Crecer duele y asusta.
La novedad produce dos emociones encontradas: miedo y curiosidad. Mientras el miedo a lo desconocido actúa como un freno, la curiosidad obra como un incentivo (a veces irrefrenable) que nos lleva a explorar el mundo y a asombrarnos.
Aceptar la posibilidad de renovarse implica que la curiosidad como fuerza positiva se imponga a la parálisis que genera el temor. Abandonar las viejas costumbres y permitirse la revisión de las creencias que nos han gobernado durante años requiere de valentía.
Ahora bien, podemos llevar a cabo la ruptura con lo que nos ata de dos maneras: (a) lentamente, en el sentido de desapegarse, despegarse, o
(b) de manera rápida, lo cual implica "acepto lo peor que podría ocurrir" de una vez por todas, en el sentido de soltarse, saltar al vacío, jugársela sin anestesia.
Las teorías o las creencias que hemos elaborado durante toda la vida sobre nosotros mismos, el mundo y el futuro se adhieren a nuestra psiquis, se mimetizan con todo el trasfondo informacional y las convertimos en verdades absolutas.

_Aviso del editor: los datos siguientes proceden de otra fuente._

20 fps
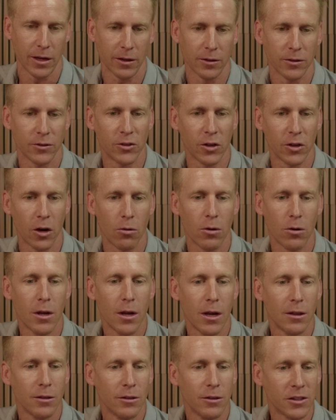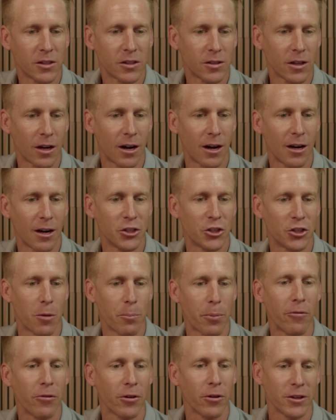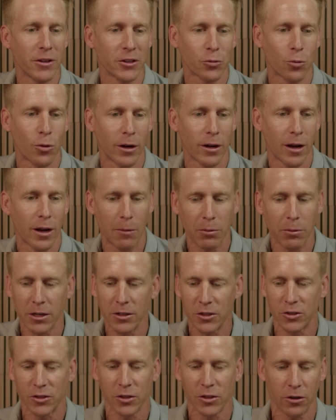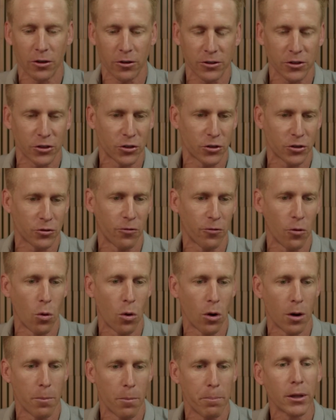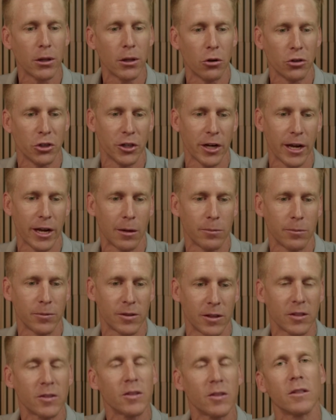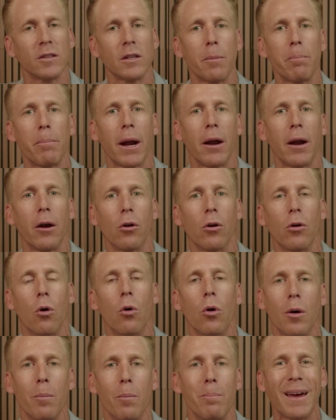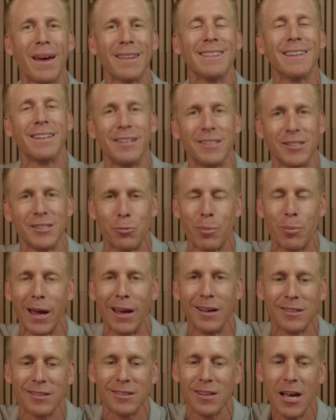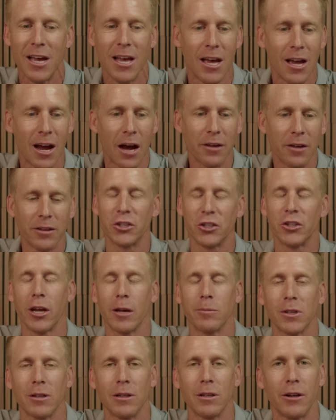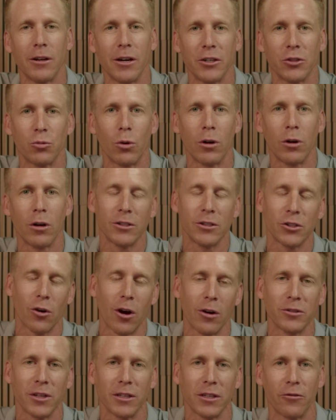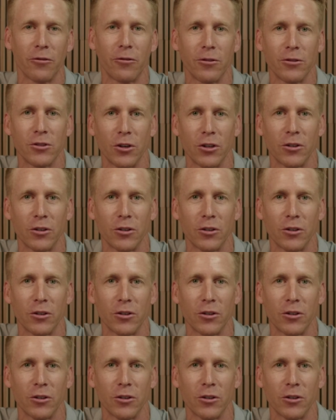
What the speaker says: So let's jump over to this one. I'm gonna search for pillow shams. This is an apparel or a bed linen space. I think sham's a hilarious word, so I always like to search for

Les hacemos demasiado caso a las creencias que nos han inculcado de pequeños.
Si toda la vida te han dicho que eres un inútil, es probable que tu mente se crea el cuento y organice una base de datos sólida alrededor de la incompetencia percibida.
Entonces, decir: "Soy inútil" es mucho más que una opinión, es una revelación convertida en dogma de fe. El slogan educativo con los años se convierte en un mandato difícil de ignorar:
"Si mis padres y amigos me lo dicen, por algo es".

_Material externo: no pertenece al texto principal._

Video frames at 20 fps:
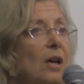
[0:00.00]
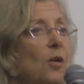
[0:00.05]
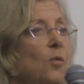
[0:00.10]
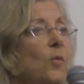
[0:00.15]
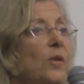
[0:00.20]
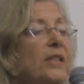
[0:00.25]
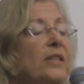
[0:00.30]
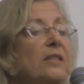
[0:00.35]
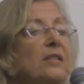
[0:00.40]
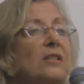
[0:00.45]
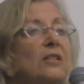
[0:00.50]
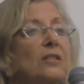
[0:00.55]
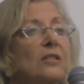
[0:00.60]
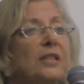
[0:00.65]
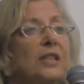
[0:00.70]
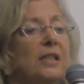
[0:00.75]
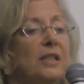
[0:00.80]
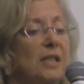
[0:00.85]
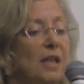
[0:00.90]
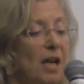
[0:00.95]
We still
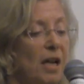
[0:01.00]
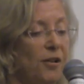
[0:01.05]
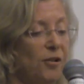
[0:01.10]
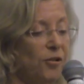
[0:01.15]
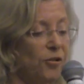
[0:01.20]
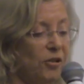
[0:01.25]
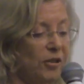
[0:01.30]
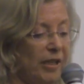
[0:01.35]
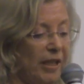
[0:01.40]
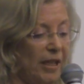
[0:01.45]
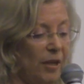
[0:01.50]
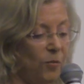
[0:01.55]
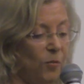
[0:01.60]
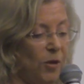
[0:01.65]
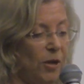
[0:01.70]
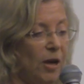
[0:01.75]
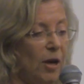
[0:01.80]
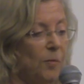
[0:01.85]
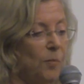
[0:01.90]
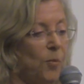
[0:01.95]
need to understand
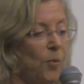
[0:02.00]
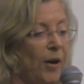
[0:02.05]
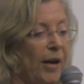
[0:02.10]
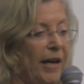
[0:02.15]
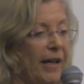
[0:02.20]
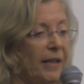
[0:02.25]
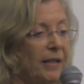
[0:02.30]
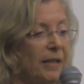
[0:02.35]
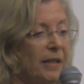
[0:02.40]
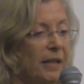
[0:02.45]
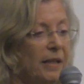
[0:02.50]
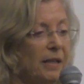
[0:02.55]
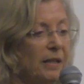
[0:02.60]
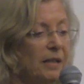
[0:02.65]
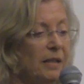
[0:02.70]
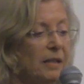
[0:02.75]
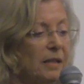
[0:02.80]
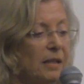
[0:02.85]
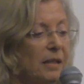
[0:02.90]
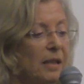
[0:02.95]
what our brand
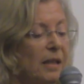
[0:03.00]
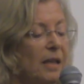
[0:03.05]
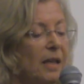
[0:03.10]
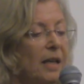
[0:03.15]
is.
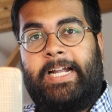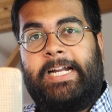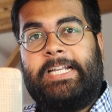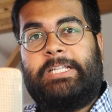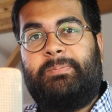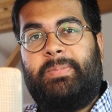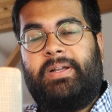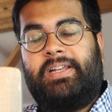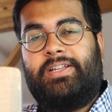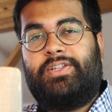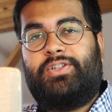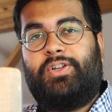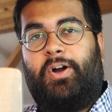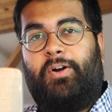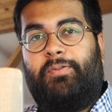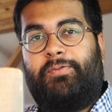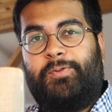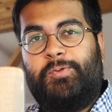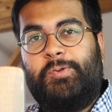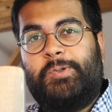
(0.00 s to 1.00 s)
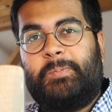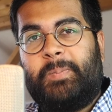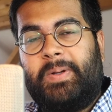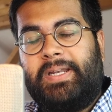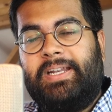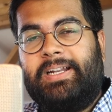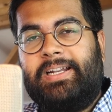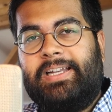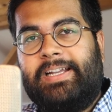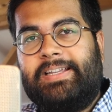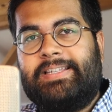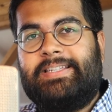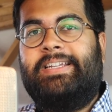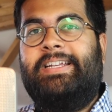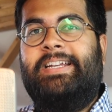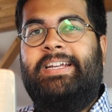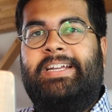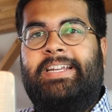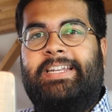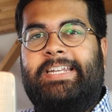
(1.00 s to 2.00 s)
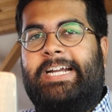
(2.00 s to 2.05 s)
Nice balance of you spending less,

Así nace el paradigma, es decir, la certeza incontrovertible de que soy como me han dicho que soy.
Las situaciones límite siempre nos confrontan y si somos capaces de aprovecharlas, podemos revisar nuestra mente a fondo.
Las situaciones límite pueden hundirte o sacarte a flote, conformar un síndrome de estrés postraumático o formatear el disco duro. Las creencias más profundas se tambalean cuando nuestras señales de seguridad desaparecen, y allí el cambio es inevitable.

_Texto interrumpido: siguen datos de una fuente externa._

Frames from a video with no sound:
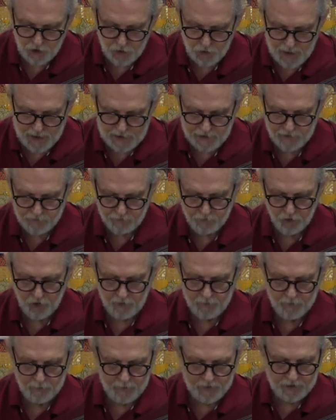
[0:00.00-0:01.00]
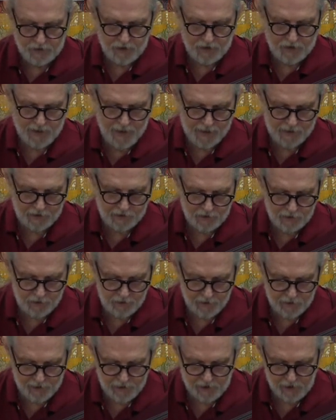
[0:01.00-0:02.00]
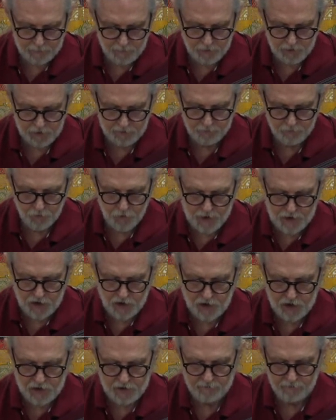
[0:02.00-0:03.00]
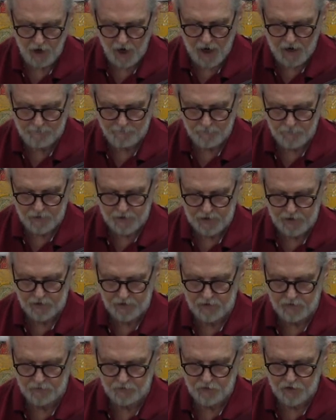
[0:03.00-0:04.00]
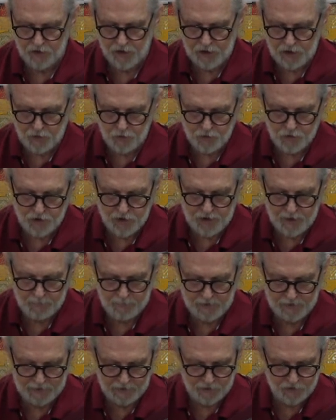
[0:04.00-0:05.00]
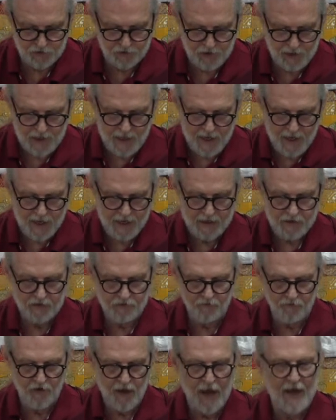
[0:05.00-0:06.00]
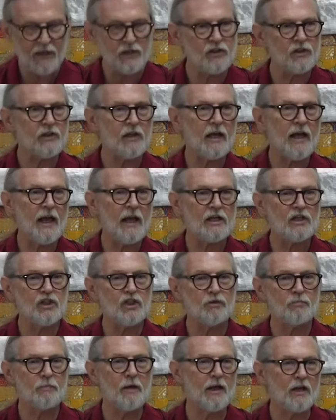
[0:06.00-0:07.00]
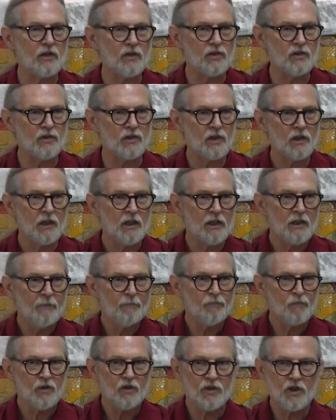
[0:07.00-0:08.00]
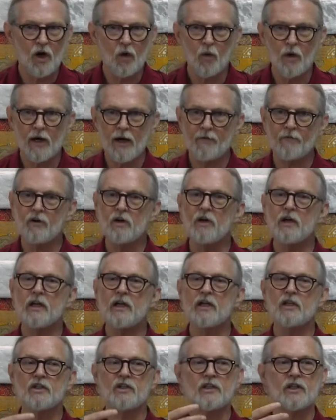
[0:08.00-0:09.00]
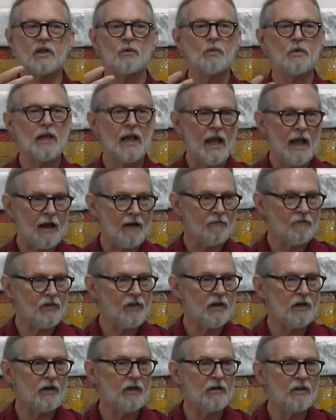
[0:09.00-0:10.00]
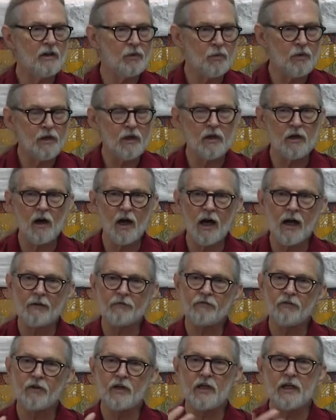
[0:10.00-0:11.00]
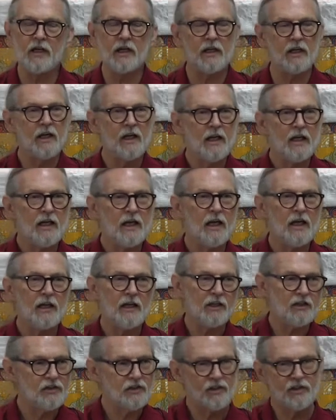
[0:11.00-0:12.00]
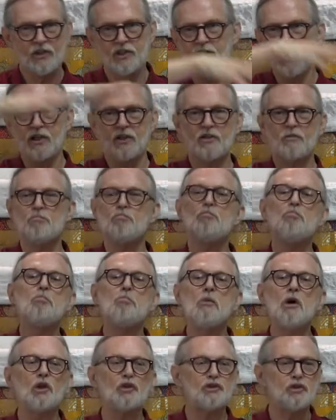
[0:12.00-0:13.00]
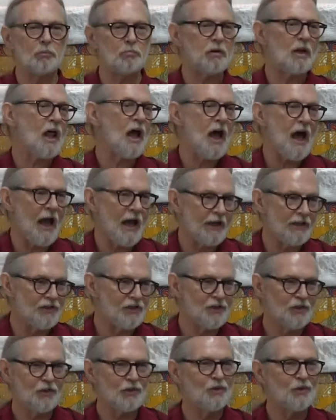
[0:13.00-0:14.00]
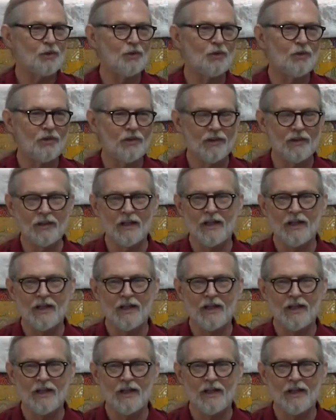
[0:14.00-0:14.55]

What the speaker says: transform them into nectar in a proliferation of offerings of sensual stimulants as vast as space. So whatever it is that we have there that we are offering, it has just multiplied to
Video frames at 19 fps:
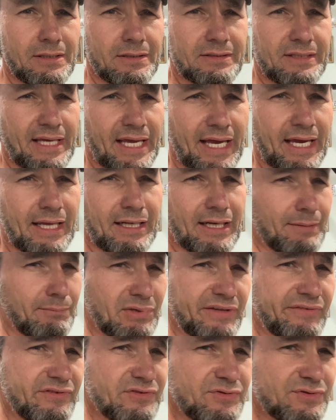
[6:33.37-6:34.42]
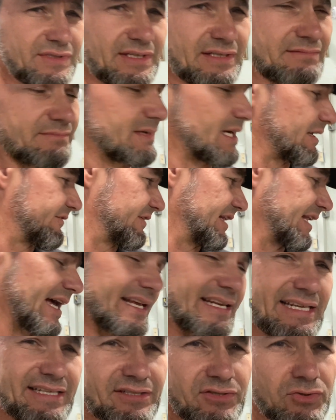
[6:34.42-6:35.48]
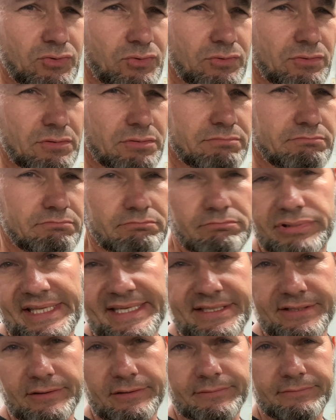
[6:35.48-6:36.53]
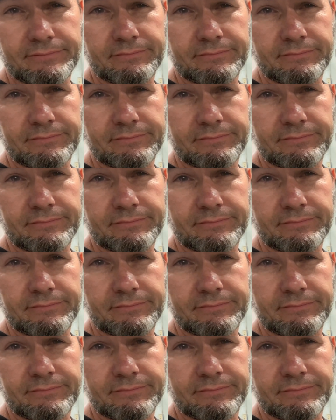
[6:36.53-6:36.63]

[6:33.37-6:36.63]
they had, and I believe this was out of a 92 Blazer.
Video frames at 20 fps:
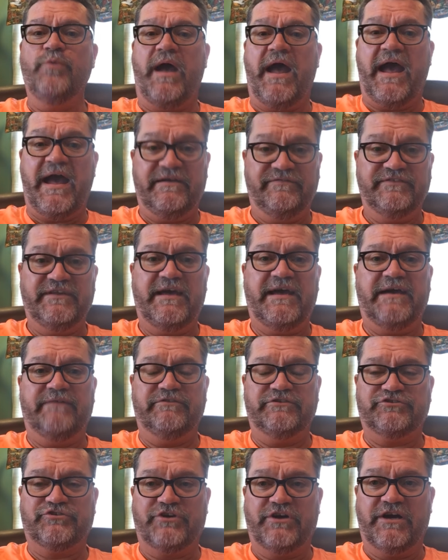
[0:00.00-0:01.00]
have to have
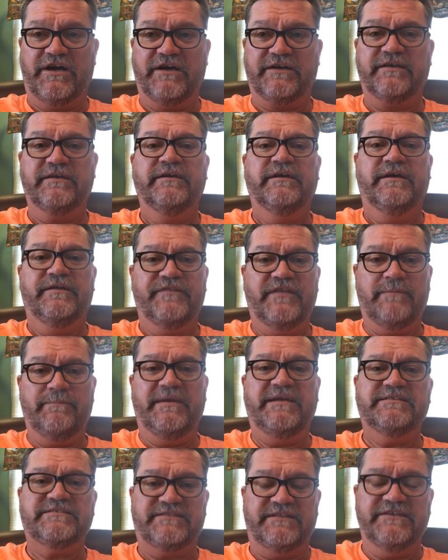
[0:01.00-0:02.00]
a truck that
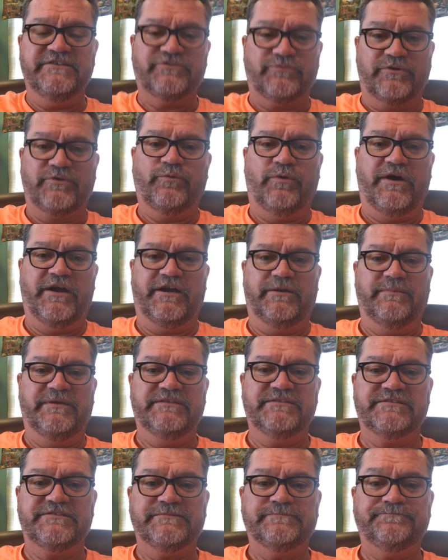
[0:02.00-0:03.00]
meets these
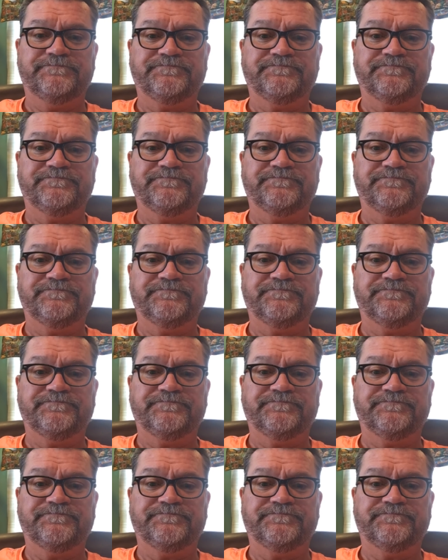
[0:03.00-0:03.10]
requirements.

La conclusión parece obvia: nos convencemos de lo que somos, asumimos el papel que el medio nos asigna como si fuéramos ratones de laboratorio.
Pero cabe la pregunta:
¿Y si no hubiera situaciones límite que nos precipiten al cambio?
¿Si nuestra vida se quedara anclada a la rutina y a la resignación de sufrir por sufrir?
Sencillo y complejo a la vez: debemos crear nosotros mismos las condiciones límite. Hay que crear la capacidad de pensarse y repensarse a la luz de nuevas ideas. Los procedimientos psicológicos más eficientes para que el cambio se genere consisten en llevar al paciente de manera adecuada y responsable, a enfrentar lo temido, lo desconocido o lo inseguro. Es allí, durante la exposición en vivo y en directo, que la realidad se encarga de actualizar nuestro software, de curarnos, de ponernos en el camino de la racionalidad y enderezar la distorsión.
Una vez las creencias se organizan en la memoria, las defendemos a muerte, no importa cuál sea su contenido. Quizás ésta sea la base de la irracionalidad humana. Dicho de otra forma:
Una vez instaladas las creencias, defendemos por igual las saludables y las no saludables, las racionales y las irracionales, las correctas y las erróneas, aun cuando nuestro lado consciente piense lo contrario.
¿Por qué no somos capaces de descartar lo inútil, lo absurdo o lo peligroso de una vez? Siguiendo a Krishnamurti, si vemos un precipicio no necesitamos hacer cursos de Precipicio I, Precipicio II y Precipicio III para concientizarnos del riesgo.
El hecho se impone, la percepción directa es suficiente: vemos el peligro y no dudamos en retirarnos, "entendimos", y punto.
¿Por qué entonces en la vida cotidiana caemos tantas veces por el precipicio?
¿Por qué repetimos los mismos errores?
¿Por qué nos cuesta tanto asumir una actitud racional frente a los problemas?
¿Somos masoquistas, ignorantes o testarudos?El camino es aquietar la mente e inducirla a que se
mire a sí misma de manera realista.
Una mente madura, equilibrada y que aprenda a perder.
Una mente humilde, pero no atontada.
Una mente abierta al mundo, vigorosa y con los pies en la tierra.